## Problem details
Each entry below should appear again exactly as written, without pictures.

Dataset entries
- - - -
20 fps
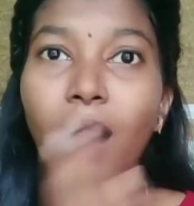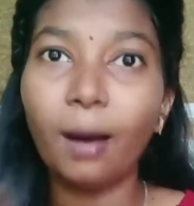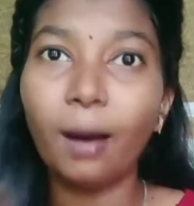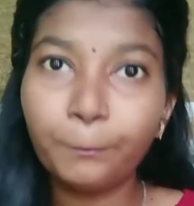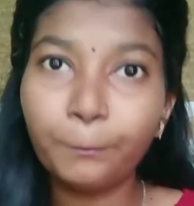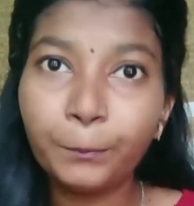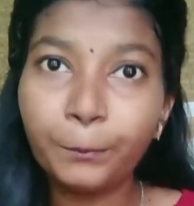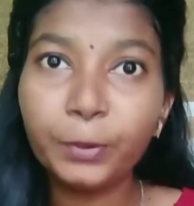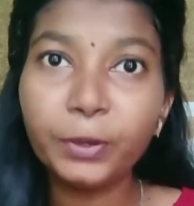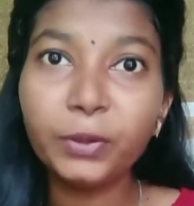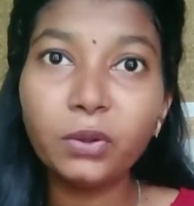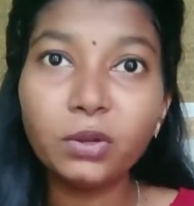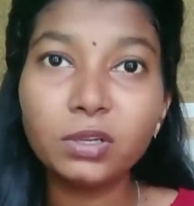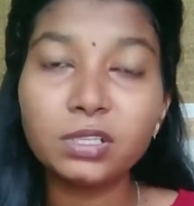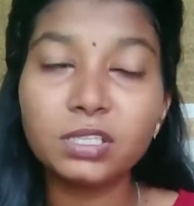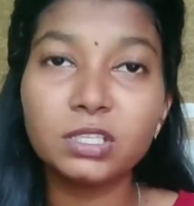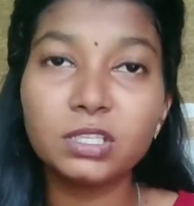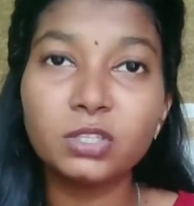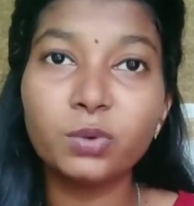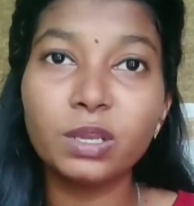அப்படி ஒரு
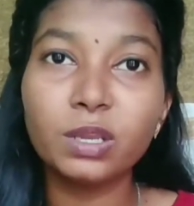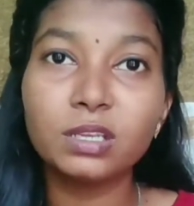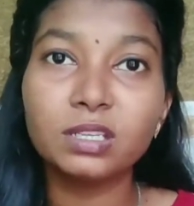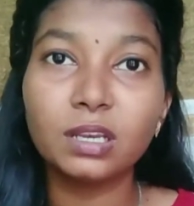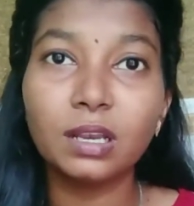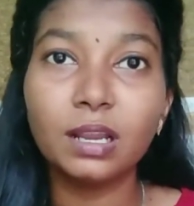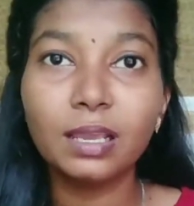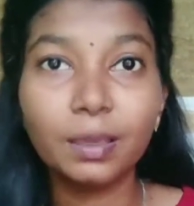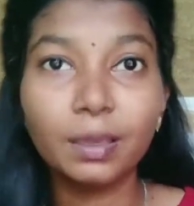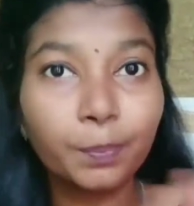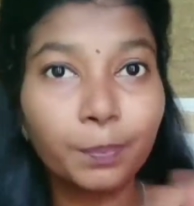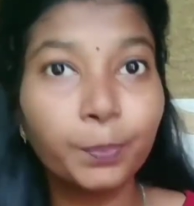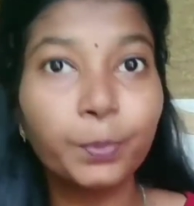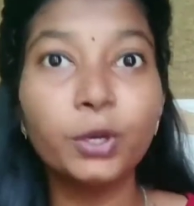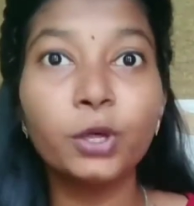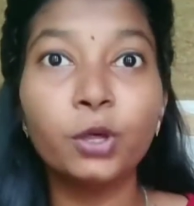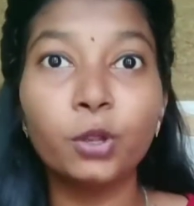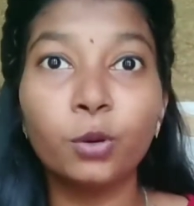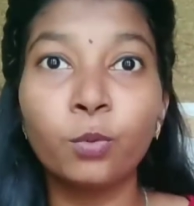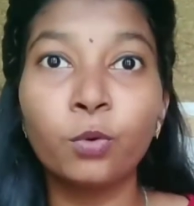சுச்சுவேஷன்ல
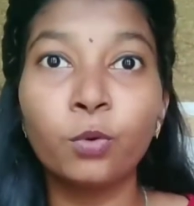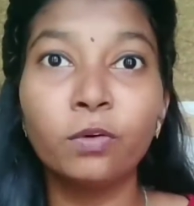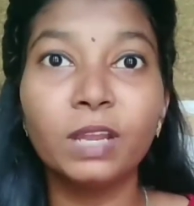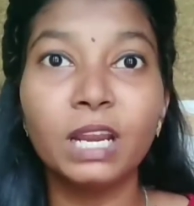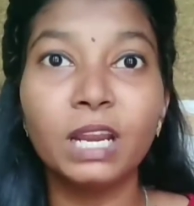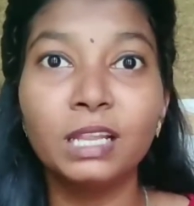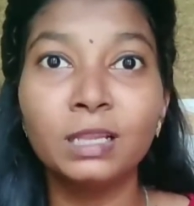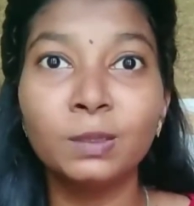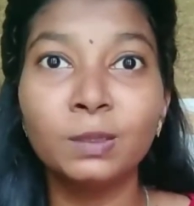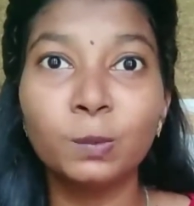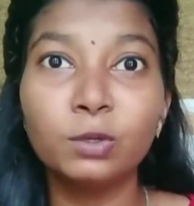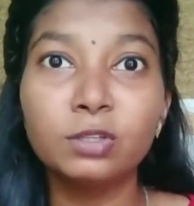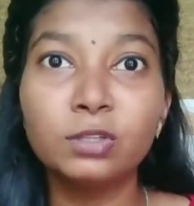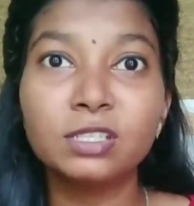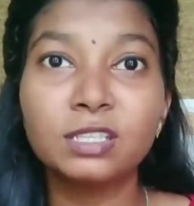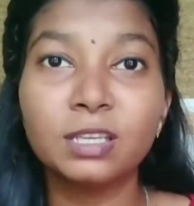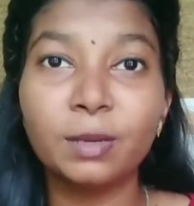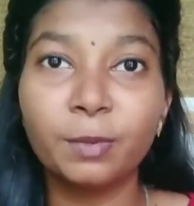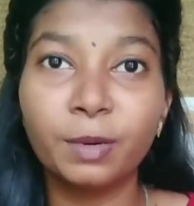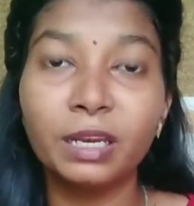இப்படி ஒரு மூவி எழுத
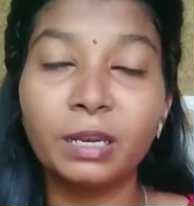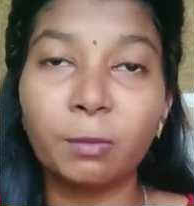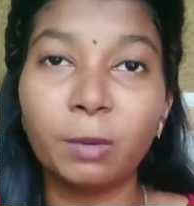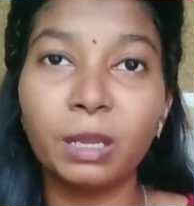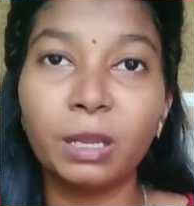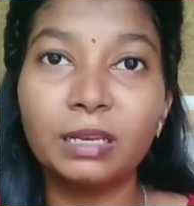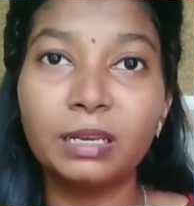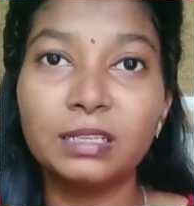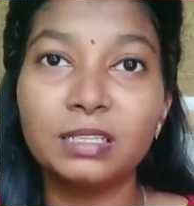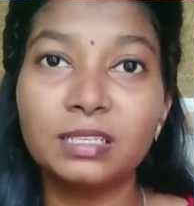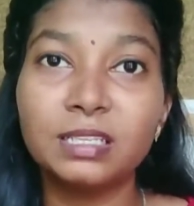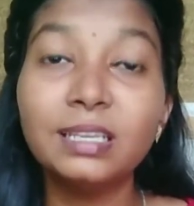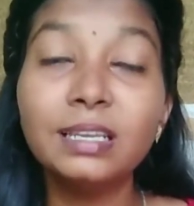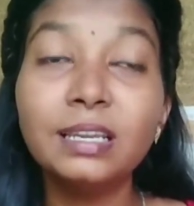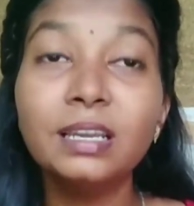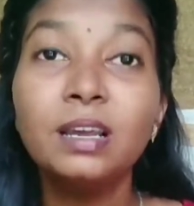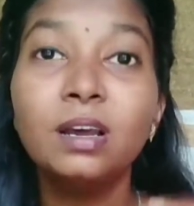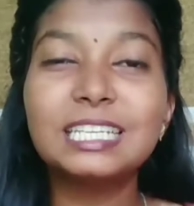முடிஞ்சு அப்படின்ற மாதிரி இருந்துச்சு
- - - -
## Response for this exercise
20 fps
அப்படி ஒரு
சுச்சுவேஷன்ல
இப்படி ஒரு மூவி எழுத
முடிஞ்சு அப்படின்ற மாதிரி இருந்துச்சு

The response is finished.